As with samples of healthy populations, sex was a significant predictor in our final model; height and body mass index are likely to contribute to this finding.40 The Borg Scale was not a significant predictor, which probably reflects that most of the participants were more limited by neuromuscular impairment than by cardiovascular factors. This has also been demonstrated for stroke populations.14
The walking capacity in these high-level ambulant participants was better than in a population of adults with CP recruited from a rehabilitation centre,19 but reduced compared with the general population.40 The results show that even persons at GMFCS level I experience declined walking ability. As others have demonstrated stability until young adulthood,6 our results demonstrate the need for studies on adults. In addition, there are few studies exploring different mobility aspects that, potentially, protect from or predispose to declined walking in individuals at GMFCS levels I and II. Thus, our results support the need for a measure differentiating the children at GMFCS level I.41
We recognize that a limitation of this study is the selected group of high-level independent walkers. The recruitment through advertisements also led to more female participants than males.
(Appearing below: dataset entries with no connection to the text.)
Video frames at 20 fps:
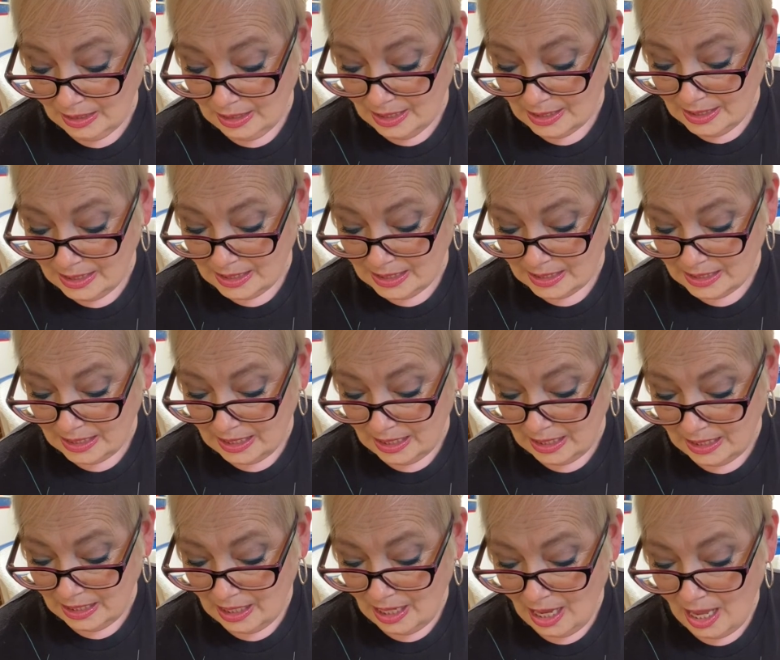let's
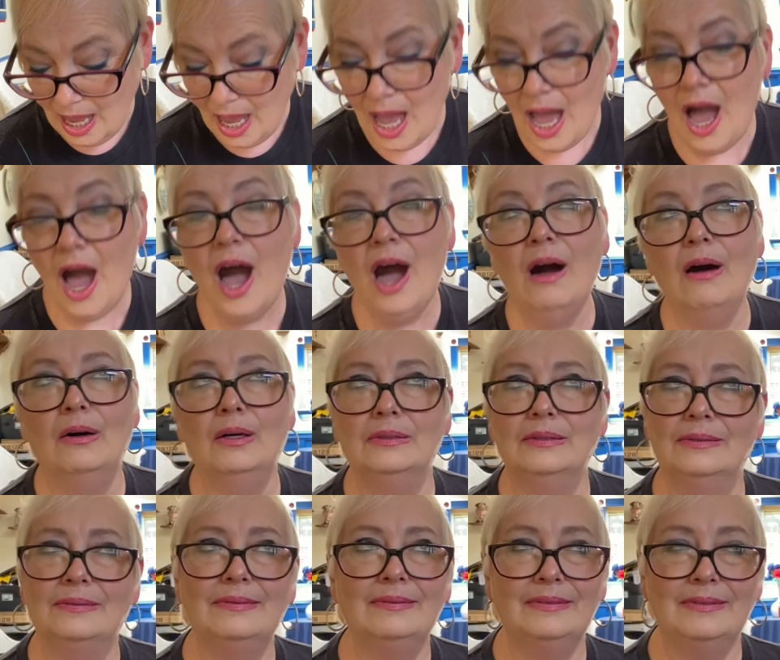see. Oh,
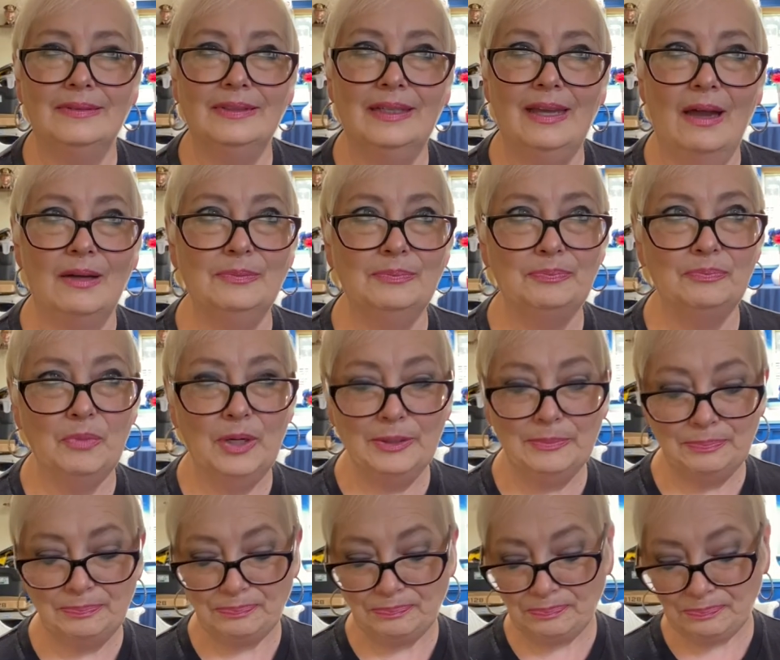yeah.
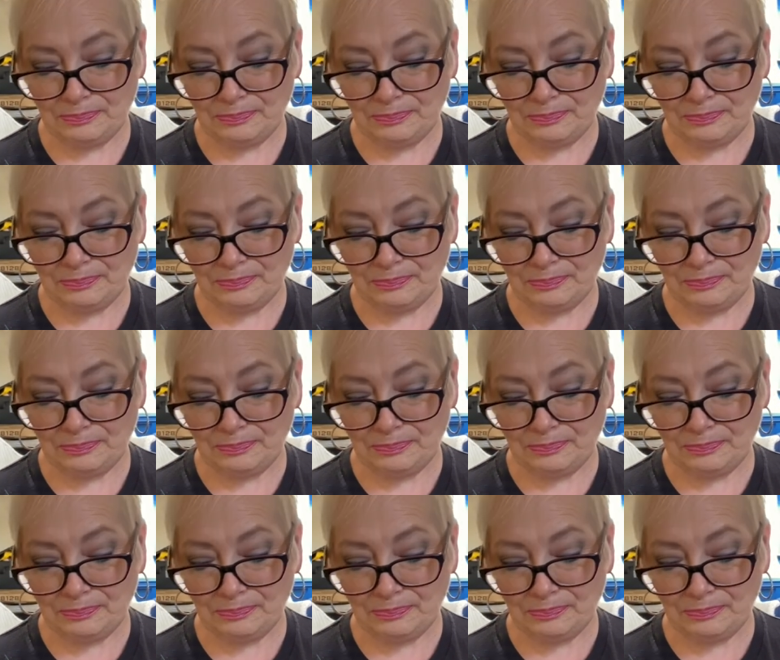Well,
Though widespread in clinical use, the lower limb assessments have limitations to their reliability.28,29,32 To compensate for this we used a strict protocol, and one experienced clinician conducted all the assessments. The use of mean scores may have limited the measurements for popliteal angle, spasticity, and muscle strength. However, the purpose was to have clinically relevant scores in spastic lower limbs, and therefore sum scores were judged to be sufficiently precise.33
Although we have attempted to explore a wide range of different subsets of predictor variables to support our final model, subset selection procedures tend to be slightly overfit, and the effect size estimates may, therefore, be biased.42 Our bootstrap estimation ensured that possible biases in the distribution of the estimators were accounted for in the calculations of the CIs. However, a potential slight overestimation of effect sizes remains, with other subsets of predictor variables potentially being equally good or superior to those we have presented.34,42,43 Therefore, our model requires further validation in studies on similar samples. The CIs in the final model may reflect both measurement errors and the known heterogeneity in spastic CP.7 The results support the need for more studies with adequate sample sizes addressing subgroups, as well as studies with a longitudinal design exploring the effects of ageing on walking ability.
Conclusion
The present study demonstrates that in this population of independent adult walkers reporting declined walking ability compared with adolescence, 39% had changed GMFCS level. The multiple regression analyses identified sex, type of CP, popliteal angle, pain, and performance on the TUG as significant predictors, with the TUG as the strongest predictor. This implicates the importance of focusing specifically on different aspects of functional mobility in further studies with an adequate sample size and a longitudinal design.
What this paper adds
- •
Thirty-nine per cent of ambulant adults with spastic CP had declined one GMFCS level from adolescence to their present age.
- •
6MWD and TUG values varied significantly over the GMFCS levels.
- •
The TUG test was the strongest predictor of 6MWT.
- •
Age effects and TUG elements need specific investigation.
Acknowledgements
This study was performed as part of a randomized controlled trial, and the project was supported by the East Regional Health Administration and Sunnaas Rehabilitation Hospital (grant number 206 24 503). We are grateful to all the adults with CP who participated. We acknowledge Professor Katharina S Sunnerhagen, and the staff at Sunnaas Gait laboratory.